Bikin Buta dan Tak Bisa Sembuh, Kenali Penyebab Glaukoma

Rochimawati, Sumiyati
·Bacaan 2 menit

VIVAGlaukoma merupakan penyakit mata yang disebabkan oleh tekanan cairan dalam bola mata menjadi terlalu tinggi, sehingga dapat merusak serabut saraf mata pembawa sinyal penglihatan dari mata ke otak.

Penyakit ini menjadi penyebab utama kebutaan di seluruh dunia, tertinggi kedua setelah katarak. Bersifat kronis, glaukoma memberi dampak yang sangat besar terhadap kualitas hidup penyandangnya.

Mulai dari timbulnya perasaan cemas hingga depresi, karena adanya risiko kebutaan dan aktivitas sehari-hari penderita juga mengalami keterbatasan lantaran lapang pandang mereka terganggu.

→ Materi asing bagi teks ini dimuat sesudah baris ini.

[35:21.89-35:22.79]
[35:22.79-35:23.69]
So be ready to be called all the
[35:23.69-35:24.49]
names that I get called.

Kehidupan sosial pun terkendala karena hilangnya penglihatan yang berangsur-angsur, serta harus bergantung kepada orang lain sehingga produktivitas penderita menjadi menurun.

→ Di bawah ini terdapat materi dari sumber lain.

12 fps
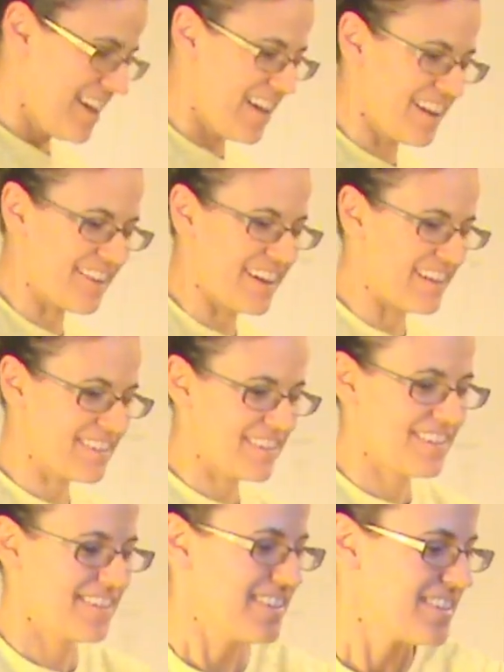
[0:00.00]
Alright,
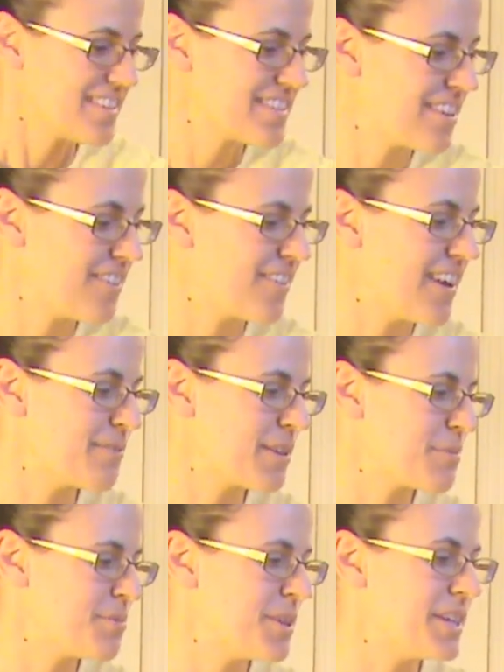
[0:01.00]
so I'm
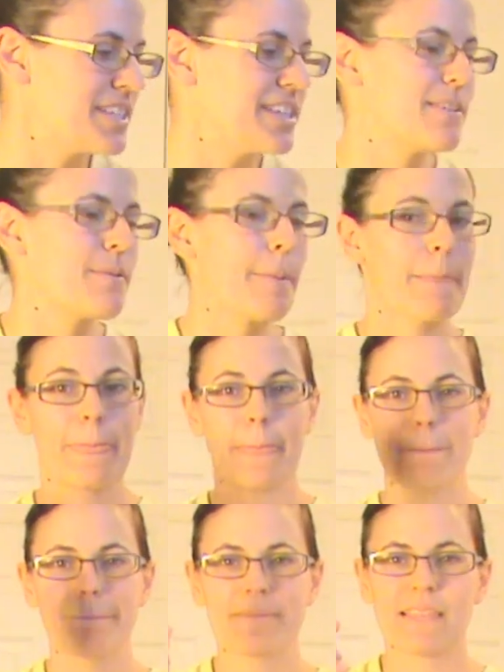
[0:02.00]
going to put
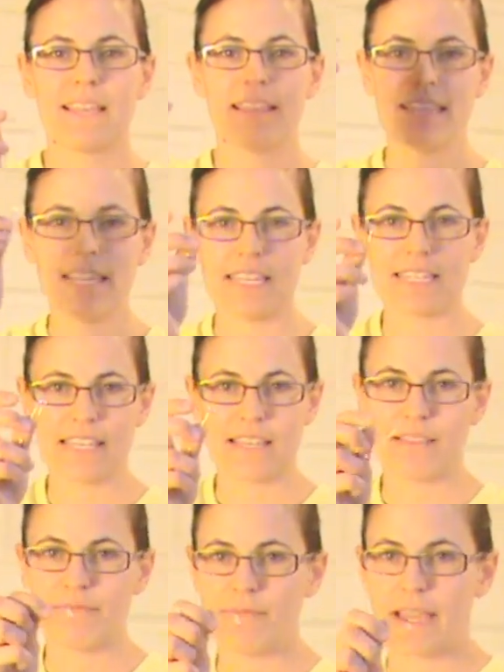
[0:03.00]
these
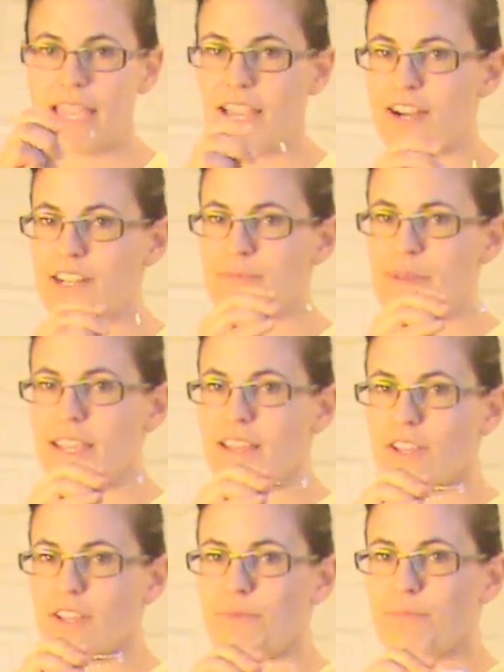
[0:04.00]
in my hair to make it
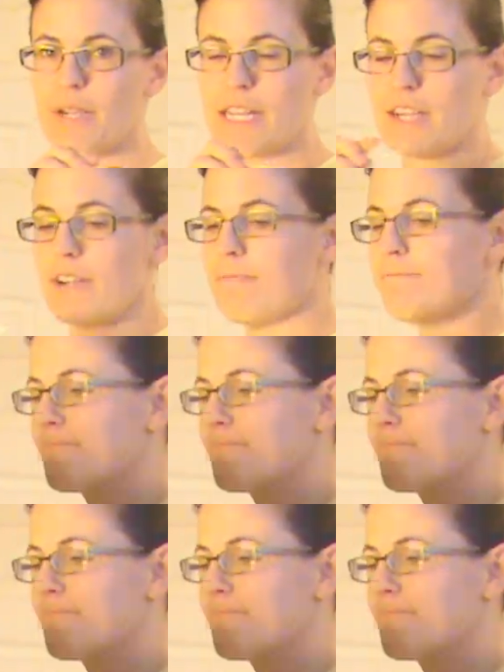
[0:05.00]
look prettier.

Data terakhir Kementerian Kesehatan RI yang tercantum melalui laporan 'Situasi Glaukoma di Indonesia' pada 2019, memprediksi jumlah penderita glaukoma secara global pada 2020 mencapai 76 juta, atau meningkat sekitar 25,6 persen dari angka satu dekade lalu yang masih 60,5 juta orang.

Sementara di Indonesia sendiri, data yang sempat dirilis secara resmi barulah prevalensi glaukoma sebesar 0,46 persen atau setiap 4 sampai 5 orang per 1.000 penduduk.

Dokter Subspesialis Glaukoma JEC, Dr. Iwan Soebijantoro, SpM(K), mengatakan, kondisi glaukoma di Indonesia masih memprihatinkan lantaran penderita seringkali baru mencari pengobatan ketika sudah pada stadium lanjut.

"Karenanya, penatalaksanaan glaukoma sedini mungkin melalui pemeriksaan berkelanjutan dan pengawasan dokter ahli secara konstan sangatlah penting. Tak terkecuali, saat pandemi COVID-19. Tujuannya, agar progresivitas penyakit ini dapat dikontrol dan kerusakan saraf mata bisa diperlambat sehingga kebutaan pun tercegah," ujarnya saat JEC Eye Talks yang digelar virtual, Rabu 17 Maret 2021.

Lebih lanjut, dokter Iwan turut menjabarkan beberapa faktor yang dapat menyebabkan penyakit glaukoma ini.

"Faktor risiko utama adalah tekanan bola mata tinggi. Kemudian yang lainnya seperti orang yang sudah berusia 40 tahun ke atas dan memiliki keluarga yang juga menderita glaukoma, bahkan 9 kali lebih berpotensi menderita penyakit mata ini," kata dia.

Penyebab lainnya, kata Iwan, seperti penderita miopia atau mata minus dan plus atau hipermetropia tinggi, pengidap penyakit degeneratif (diabetes melitus, hipertensi, dan kelainan kardiovaskular), pernah terkena cedera mata, pengguna steroid dalam jangka panjang, serta multifaktorial atau banyak yang belum diketahui.